What stands in the way of sound social protection in ECA?
One of the main challenges for social protection systems in ECA is their limited administrative capacity for rapid expansion. Administrative capacities include the ability to identify and screen households in need, increase the distribution of payments and control fraud. When administrative capacity is weak, governments are tempted to introduce price controls because they are easy to implement. Such measures are fiscally unsustainable and produce mixed results, as the policy’s dampening effect is diluted across a large base of beneficiaries, resulting in prohibitively high costs but insufficient support for the most vulnerable.
What social protection options do ECA countries have?
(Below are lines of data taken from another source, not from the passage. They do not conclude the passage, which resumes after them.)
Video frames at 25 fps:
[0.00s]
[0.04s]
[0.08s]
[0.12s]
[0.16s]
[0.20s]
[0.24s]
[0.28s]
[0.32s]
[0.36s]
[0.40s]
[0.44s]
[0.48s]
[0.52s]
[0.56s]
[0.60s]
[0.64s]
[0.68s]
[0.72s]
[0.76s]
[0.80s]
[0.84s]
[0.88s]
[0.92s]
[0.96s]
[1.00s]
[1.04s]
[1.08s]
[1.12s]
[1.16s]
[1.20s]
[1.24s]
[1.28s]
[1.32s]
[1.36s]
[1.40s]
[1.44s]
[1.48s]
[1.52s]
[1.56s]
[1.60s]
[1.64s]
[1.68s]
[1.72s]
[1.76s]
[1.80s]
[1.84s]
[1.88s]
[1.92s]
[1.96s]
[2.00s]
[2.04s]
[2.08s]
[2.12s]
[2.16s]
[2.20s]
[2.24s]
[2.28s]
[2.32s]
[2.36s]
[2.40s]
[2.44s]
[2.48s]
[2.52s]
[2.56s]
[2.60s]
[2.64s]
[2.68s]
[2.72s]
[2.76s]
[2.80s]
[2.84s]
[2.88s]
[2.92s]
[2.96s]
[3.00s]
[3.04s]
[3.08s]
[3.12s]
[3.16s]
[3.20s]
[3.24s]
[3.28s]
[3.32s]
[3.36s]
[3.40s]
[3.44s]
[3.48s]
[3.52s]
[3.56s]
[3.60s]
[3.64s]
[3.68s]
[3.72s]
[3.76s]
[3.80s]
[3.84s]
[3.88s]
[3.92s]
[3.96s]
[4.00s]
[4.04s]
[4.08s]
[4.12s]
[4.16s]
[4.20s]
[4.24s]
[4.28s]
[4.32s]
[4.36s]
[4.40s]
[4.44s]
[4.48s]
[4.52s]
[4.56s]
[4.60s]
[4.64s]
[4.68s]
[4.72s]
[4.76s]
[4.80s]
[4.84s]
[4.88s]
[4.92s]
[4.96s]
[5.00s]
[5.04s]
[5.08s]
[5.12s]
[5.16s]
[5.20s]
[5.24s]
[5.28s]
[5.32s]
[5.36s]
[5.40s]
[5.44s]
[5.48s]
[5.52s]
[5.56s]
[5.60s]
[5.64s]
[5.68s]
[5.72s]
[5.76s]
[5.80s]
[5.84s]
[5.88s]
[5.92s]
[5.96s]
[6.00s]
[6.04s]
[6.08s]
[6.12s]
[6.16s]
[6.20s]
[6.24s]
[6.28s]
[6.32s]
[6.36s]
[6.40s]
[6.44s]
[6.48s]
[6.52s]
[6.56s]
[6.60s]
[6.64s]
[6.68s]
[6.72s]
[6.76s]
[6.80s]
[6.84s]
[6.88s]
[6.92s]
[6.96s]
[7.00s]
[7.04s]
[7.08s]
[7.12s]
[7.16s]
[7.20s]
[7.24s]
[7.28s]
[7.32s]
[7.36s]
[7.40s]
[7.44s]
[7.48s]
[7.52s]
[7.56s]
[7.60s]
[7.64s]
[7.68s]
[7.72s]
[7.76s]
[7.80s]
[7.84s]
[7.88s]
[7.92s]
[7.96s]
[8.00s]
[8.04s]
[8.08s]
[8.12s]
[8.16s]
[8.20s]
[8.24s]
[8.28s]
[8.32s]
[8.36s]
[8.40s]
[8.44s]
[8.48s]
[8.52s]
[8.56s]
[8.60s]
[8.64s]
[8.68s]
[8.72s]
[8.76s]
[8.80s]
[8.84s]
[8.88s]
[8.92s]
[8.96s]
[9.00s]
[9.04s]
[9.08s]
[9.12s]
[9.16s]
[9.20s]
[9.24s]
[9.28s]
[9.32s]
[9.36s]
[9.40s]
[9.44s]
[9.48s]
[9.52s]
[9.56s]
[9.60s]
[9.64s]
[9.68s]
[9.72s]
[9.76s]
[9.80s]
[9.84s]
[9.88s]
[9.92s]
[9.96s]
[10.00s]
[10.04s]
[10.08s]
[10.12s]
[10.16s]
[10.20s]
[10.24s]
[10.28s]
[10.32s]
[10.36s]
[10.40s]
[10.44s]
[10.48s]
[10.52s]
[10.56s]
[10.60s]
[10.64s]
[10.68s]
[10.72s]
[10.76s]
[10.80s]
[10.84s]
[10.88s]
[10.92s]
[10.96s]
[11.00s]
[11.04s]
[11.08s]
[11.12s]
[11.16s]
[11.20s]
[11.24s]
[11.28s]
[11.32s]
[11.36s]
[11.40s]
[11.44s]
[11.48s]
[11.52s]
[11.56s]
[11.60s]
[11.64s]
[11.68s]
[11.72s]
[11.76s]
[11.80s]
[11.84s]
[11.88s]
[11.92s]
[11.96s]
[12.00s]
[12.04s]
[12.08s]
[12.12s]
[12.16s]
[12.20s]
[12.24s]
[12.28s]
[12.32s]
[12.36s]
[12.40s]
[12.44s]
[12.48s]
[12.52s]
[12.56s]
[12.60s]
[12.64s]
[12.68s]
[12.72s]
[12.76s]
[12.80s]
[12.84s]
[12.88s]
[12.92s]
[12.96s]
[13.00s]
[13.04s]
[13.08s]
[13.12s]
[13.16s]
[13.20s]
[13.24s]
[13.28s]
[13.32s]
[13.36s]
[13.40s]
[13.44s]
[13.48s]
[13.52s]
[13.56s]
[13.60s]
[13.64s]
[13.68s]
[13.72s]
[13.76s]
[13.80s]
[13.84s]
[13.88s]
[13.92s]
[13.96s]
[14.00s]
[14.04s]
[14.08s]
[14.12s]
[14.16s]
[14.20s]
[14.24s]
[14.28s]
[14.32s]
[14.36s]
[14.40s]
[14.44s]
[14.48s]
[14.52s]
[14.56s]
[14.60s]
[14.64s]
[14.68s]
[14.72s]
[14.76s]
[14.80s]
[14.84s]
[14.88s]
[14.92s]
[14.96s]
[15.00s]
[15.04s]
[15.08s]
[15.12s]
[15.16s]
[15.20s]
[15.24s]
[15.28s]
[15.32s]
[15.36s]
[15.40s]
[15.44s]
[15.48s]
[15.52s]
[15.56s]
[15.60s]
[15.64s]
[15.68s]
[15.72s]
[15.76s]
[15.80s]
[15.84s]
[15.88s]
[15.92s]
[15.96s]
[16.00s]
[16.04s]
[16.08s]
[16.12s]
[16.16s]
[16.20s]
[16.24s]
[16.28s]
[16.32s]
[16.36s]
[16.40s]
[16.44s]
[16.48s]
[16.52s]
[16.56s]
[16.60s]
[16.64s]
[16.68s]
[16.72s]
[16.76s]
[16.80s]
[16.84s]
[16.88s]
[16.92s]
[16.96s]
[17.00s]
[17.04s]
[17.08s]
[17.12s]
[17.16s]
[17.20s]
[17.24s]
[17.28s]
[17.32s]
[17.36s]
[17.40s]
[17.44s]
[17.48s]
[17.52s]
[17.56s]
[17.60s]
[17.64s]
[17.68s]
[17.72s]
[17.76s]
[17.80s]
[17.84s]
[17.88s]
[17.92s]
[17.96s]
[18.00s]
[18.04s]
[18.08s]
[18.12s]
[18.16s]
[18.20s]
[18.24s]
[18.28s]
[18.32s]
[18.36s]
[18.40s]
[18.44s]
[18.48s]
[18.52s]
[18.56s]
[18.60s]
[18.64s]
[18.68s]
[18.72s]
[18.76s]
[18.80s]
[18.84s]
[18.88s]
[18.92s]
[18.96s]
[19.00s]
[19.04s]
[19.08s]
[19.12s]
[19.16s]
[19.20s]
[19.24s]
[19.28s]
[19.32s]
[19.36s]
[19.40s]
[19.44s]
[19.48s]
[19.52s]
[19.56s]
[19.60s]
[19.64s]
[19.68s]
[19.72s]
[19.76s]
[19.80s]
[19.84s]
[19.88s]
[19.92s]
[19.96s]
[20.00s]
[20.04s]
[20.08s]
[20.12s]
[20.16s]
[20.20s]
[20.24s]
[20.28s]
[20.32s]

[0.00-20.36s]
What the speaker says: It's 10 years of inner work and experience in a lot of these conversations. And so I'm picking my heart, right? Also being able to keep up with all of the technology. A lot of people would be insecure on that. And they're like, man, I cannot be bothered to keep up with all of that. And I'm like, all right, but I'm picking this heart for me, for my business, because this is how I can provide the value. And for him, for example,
When countries have advanced administrative, data sharing, and institutional targeting capabilities, the best option is to introduce a benefit that limits the energy burden, which is defined by the level of energy spending relative to the total household budget. This could be an adaptive energy benefit that varies with income and housing conditions and could be specified to target the poorest 40 percent of households. Because benefit generosity varies with income, this approach could achieve high coverage, adequacy, and good targeting in terms of resources spent.
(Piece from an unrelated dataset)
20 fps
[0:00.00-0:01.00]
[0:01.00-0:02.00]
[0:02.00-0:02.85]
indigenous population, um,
Countries with weak administrative capacity could expand existing programs and provide additional benefits to standard beneficiaries such as the poor and other vulnerable groups already targeted by the system. This would result in more adequate protection for the most vulnerable groups, although it would not fully mitigate the impact of fuel poverty. A life-line tariff coupled with an increase in energy benefits on top of existing benefits could be a way forward towards that goal. Restricting price subsidies to the initial consumption block is a cheaper alternative to general price subsidies and combines universal access with self-alignment.
However, many households may just need assistance to manage energy bill volatility.
To protect non-poor households, governments could consider subsidizing energy use – a smoothing that spreads the impact of short-term price spikes over several years. Such a mechanism can be provided at the utility or energy service provider level by amortizing energy costs over a longer period of time during energy price spikes. In combination with support for energy poverty, such a hybrid approach offers a better opportunity to let the markets drive prices and use public resources in a targeted manner than untargeted approaches, such as e.g. B. Controlling prices.
The net effect of government policies will depend on how the impact is distributed and who bears the burden of protecting households. An administrative quick fix such as freezing prices that does not follow the principles outlined above will have costly and unintended consequences.